The Stanford Super Series was a series of Twenty20 cricket matches in 2008, sponsored by Allen Stanford. The main game of the Series matched the English national cricket team against an all-star team from the Caribbean, called the Stanford Superstars.

The prize money awarded in the tournament was winner-take-all; the players for the winning team in the yearly game took home $20 million prize money, and the losing players did not earn anything. The domestic West Indies and England Twenty20 champions competed for the Champions Cup, as well as playing in a series of other exhibition matches with the Superstars and England. The tournament collapsed following the arrest (and subsequent conviction) of Allen Stanford for an $8 billion fraud, part of which funded the prize money for the Super Series.

History
Allen Stanford proposed emphasizing Twenty20 cricket as a way to promote cricket in the West Indies. He created the Stanford 20/20, a yearly tournament featuring teams from the island nations that made up the West Indies. From the first edition of his tournament in 2006, he aimed to have the best players from his tournament play as a team against an international team. Initially, South Africa had been planned to play against the Stanford team for a prize of US$5 million, but that effort fell through after scheduling conflicts with the WICB.

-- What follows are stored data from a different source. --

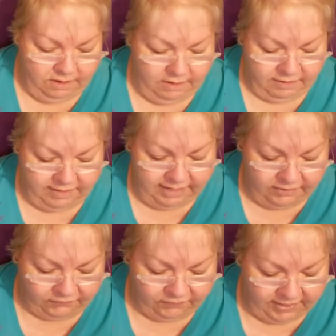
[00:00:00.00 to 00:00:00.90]
Thank you,
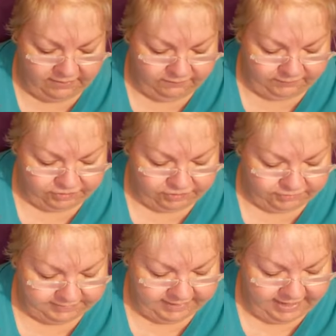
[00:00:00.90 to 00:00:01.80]
Sonny, for
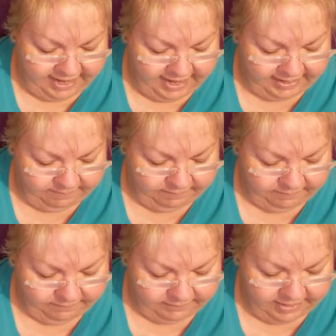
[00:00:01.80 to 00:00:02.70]
choosing Adam
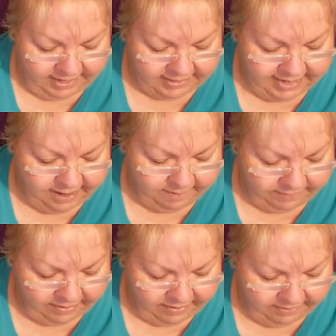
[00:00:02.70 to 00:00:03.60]
Adam
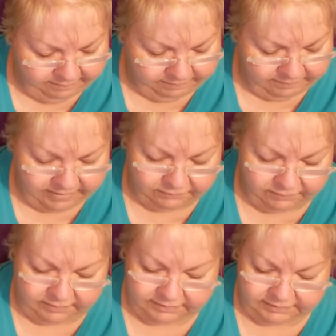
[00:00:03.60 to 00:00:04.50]
uh,
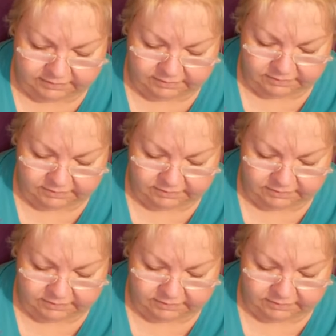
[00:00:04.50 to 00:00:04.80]
Minerals.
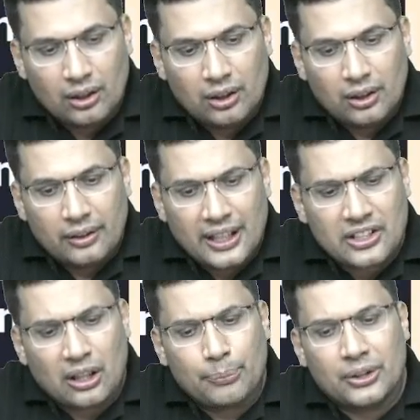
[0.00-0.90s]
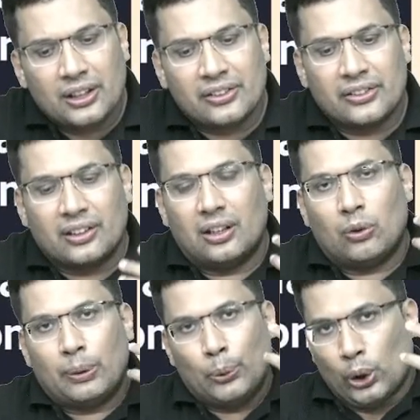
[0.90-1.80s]
Next comes is one
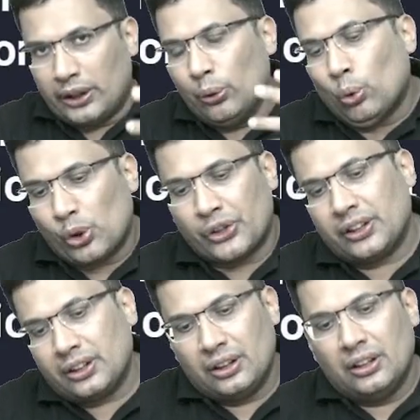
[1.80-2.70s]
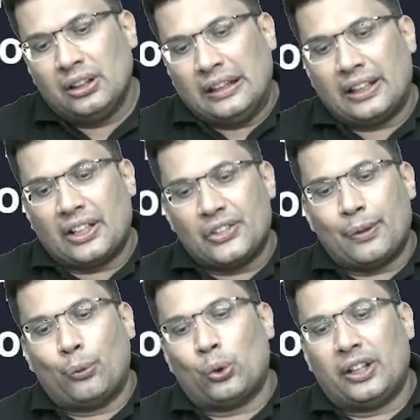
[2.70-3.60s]
more new question, that is
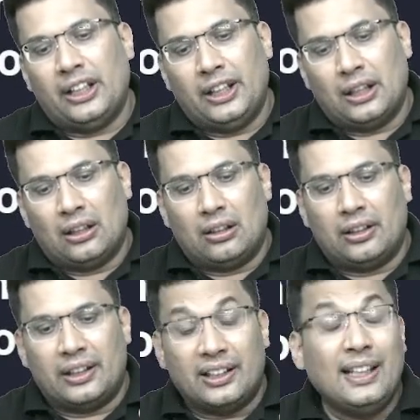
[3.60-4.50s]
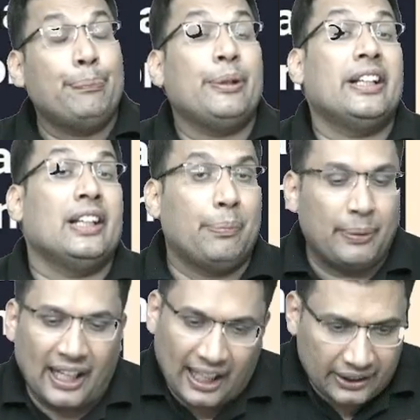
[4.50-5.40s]
about the DPDP
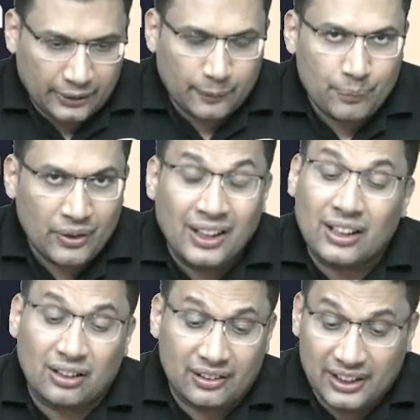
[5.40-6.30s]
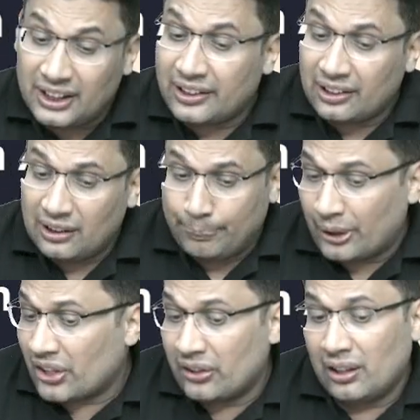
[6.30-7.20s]
Act, Digital
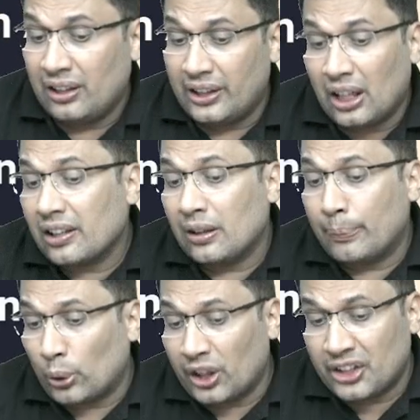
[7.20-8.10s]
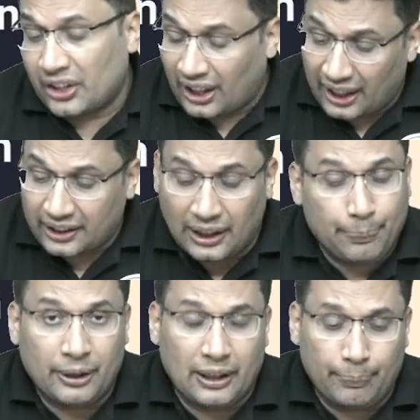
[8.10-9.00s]
Personal Data Protection Act,
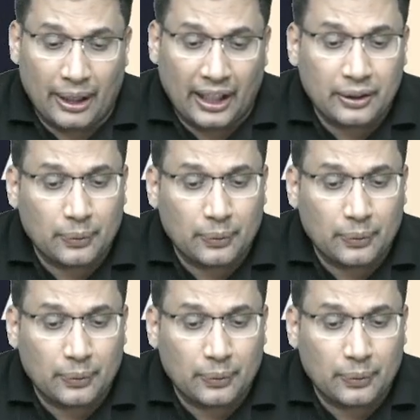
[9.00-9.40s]
DPDP Act.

In 2008, Stanford looked to expand the tournament and decided once again to feature a high-stakes game featuring the best players in the West Indies versus an international team. Stanford initially wished to invite Sri Lanka, India, Australia and South Africa to come and play a single-elimination tournament in Antigua, with the winner facing his all-star team. However, due to contractual issues with the ICC and ESPN-Star and scheduling constraints that tournament was infeasible. Instead, Stanford invited the winners of the World Twenty20, India, to play for a prize of US$5 million (later US$10 million) and planned to ask Australia to come as a back-up should India decline or be unavailable. India, who were in the process of launching the highly successful first year of their domestic Twenty20 league, the Indian Premier League, declined as they did not want to be involved in a privately funded programme.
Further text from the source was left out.